Task instructions. Transcribe all of the listing exactly.

Provided entries section start

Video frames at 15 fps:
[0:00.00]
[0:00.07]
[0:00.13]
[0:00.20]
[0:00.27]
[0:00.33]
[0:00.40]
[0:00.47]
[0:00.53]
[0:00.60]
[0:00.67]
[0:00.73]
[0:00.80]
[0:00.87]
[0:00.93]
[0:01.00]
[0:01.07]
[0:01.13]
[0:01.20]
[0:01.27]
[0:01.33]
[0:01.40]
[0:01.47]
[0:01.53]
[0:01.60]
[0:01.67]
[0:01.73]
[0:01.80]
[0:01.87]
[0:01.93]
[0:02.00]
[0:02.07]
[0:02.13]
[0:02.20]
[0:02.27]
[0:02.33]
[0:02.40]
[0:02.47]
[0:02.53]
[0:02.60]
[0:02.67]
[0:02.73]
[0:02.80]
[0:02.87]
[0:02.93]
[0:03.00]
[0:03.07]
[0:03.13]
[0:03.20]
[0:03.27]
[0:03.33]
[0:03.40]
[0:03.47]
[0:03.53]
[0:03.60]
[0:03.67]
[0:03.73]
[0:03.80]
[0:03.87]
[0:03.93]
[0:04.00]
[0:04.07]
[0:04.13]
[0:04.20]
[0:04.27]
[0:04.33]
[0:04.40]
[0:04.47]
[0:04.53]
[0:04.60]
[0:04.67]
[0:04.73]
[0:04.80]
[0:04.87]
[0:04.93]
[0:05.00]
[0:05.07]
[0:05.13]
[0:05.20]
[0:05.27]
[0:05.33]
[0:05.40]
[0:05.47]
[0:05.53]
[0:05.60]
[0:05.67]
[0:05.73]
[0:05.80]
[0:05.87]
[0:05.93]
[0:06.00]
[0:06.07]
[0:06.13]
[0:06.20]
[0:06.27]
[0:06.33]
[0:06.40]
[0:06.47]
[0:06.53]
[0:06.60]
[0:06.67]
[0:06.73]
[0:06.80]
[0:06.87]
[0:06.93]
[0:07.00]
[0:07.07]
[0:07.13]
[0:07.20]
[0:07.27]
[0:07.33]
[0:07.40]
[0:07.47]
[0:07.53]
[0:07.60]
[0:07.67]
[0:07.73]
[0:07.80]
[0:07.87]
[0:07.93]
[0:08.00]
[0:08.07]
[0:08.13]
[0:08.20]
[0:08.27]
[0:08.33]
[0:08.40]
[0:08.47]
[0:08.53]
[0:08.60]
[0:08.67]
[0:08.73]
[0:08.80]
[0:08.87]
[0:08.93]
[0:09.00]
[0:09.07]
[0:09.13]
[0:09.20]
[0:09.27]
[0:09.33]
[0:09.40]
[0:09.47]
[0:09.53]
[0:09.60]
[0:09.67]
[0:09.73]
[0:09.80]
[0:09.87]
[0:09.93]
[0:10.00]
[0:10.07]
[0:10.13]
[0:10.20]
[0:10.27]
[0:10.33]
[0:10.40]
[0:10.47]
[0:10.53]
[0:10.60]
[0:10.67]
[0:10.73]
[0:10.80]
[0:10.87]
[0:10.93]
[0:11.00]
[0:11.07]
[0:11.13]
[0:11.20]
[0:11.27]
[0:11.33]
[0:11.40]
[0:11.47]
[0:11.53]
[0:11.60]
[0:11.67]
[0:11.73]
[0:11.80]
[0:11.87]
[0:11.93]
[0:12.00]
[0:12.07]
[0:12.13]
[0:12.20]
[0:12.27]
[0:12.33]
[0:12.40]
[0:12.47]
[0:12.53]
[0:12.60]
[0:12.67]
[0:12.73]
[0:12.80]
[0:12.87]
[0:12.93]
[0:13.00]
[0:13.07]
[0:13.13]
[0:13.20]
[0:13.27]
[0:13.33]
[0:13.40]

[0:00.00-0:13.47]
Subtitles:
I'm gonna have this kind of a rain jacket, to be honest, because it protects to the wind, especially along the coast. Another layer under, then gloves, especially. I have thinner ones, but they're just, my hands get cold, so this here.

Provided entries section end

Your solution.
Video frames at 15 fps:
[0:00.00]
[0:00.07]
[0:00.13]
[0:00.20]
[0:00.27]
[0:00.33]
[0:00.40]
[0:00.47]
[0:00.53]
[0:00.60]
[0:00.67]
[0:00.73]
[0:00.80]
[0:00.87]
[0:00.93]
[0:01.00]
[0:01.07]
[0:01.13]
[0:01.20]
[0:01.27]
[0:01.33]
[0:01.40]
[0:01.47]
[0:01.53]
[0:01.60]
[0:01.67]
[0:01.73]
[0:01.80]
[0:01.87]
[0:01.93]
[0:02.00]
[0:02.07]
[0:02.13]
[0:02.20]
[0:02.27]
[0:02.33]
[0:02.40]
[0:02.47]
[0:02.53]
[0:02.60]
[0:02.67]
[0:02.73]
[0:02.80]
[0:02.87]
[0:02.93]
[0:03.00]
[0:03.07]
[0:03.13]
[0:03.20]
[0:03.27]
[0:03.33]
[0:03.40]
[0:03.47]
[0:03.53]
[0:03.60]
[0:03.67]
[0:03.73]
[0:03.80]
[0:03.87]
[0:03.93]
[0:04.00]
[0:04.07]
[0:04.13]
[0:04.20]
[0:04.27]
[0:04.33]
[0:04.40]
[0:04.47]
[0:04.53]
[0:04.60]
[0:04.67]
[0:04.73]
[0:04.80]
[0:04.87]
[0:04.93]
[0:05.00]
[0:05.07]
[0:05.13]
[0:05.20]
[0:05.27]
[0:05.33]
[0:05.40]
[0:05.47]
[0:05.53]
[0:05.60]
[0:05.67]
[0:05.73]
[0:05.80]
[0:05.87]
[0:05.93]
[0:06.00]
[0:06.07]
[0:06.13]
[0:06.20]
[0:06.27]
[0:06.33]
[0:06.40]
[0:06.47]
[0:06.53]
[0:06.60]
[0:06.67]
[0:06.73]
[0:06.80]
[0:06.87]
[0:06.93]
[0:07.00]
[0:07.07]
[0:07.13]
[0:07.20]
[0:07.27]
[0:07.33]
[0:07.40]
[0:07.47]
[0:07.53]
[0:07.60]
[0:07.67]
[0:07.73]
[0:07.80]
[0:07.87]
[0:07.93]
[0:08.00]
[0:08.07]
[0:08.13]
[0:08.20]
[0:08.27]
[0:08.33]
[0:08.40]
[0:08.47]
[0:08.53]
[0:08.60]
[0:08.67]
[0:08.73]
[0:08.80]
[0:08.87]
[0:08.93]
[0:09.00]
[0:09.07]
[0:09.13]
[0:09.20]
[0:09.27]
[0:09.33]
[0:09.40]
[0:09.47]
[0:09.53]
[0:09.60]
[0:09.67]
[0:09.73]
[0:09.80]
[0:09.87]
[0:09.93]
[0:10.00]
[0:10.07]
[0:10.13]
[0:10.20]
[0:10.27]
[0:10.33]
[0:10.40]
[0:10.47]
[0:10.53]
[0:10.60]
[0:10.67]
[0:10.73]
[0:10.80]
[0:10.87]
[0:10.93]
[0:11.00]
[0:11.07]
[0:11.13]
[0:11.20]
[0:11.27]
[0:11.33]
[0:11.40]
[0:11.47]
[0:11.53]
[0:11.60]
[0:11.67]
[0:11.73]
[0:11.80]
[0:11.87]
[0:11.93]
[0:12.00]
[0:12.07]
[0:12.13]
[0:12.20]
[0:12.27]
[0:12.33]
[0:12.40]
[0:12.47]
[0:12.53]
[0:12.60]
[0:12.67]
[0:12.73]
[0:12.80]
[0:12.87]
[0:12.93]
[0:13.00]
[0:13.07]
[0:13.13]
[0:13.20]
[0:13.27]
[0:13.33]
[0:13.40]

[0:00.00-0:13.47]
Subtitles:
I'm gonna have this kind of a rain jacket, to be honest, because it protects to the wind, especially along the coast. Another layer under, then gloves, especially. I have thinner ones, but they're just, my hands get cold, so this here.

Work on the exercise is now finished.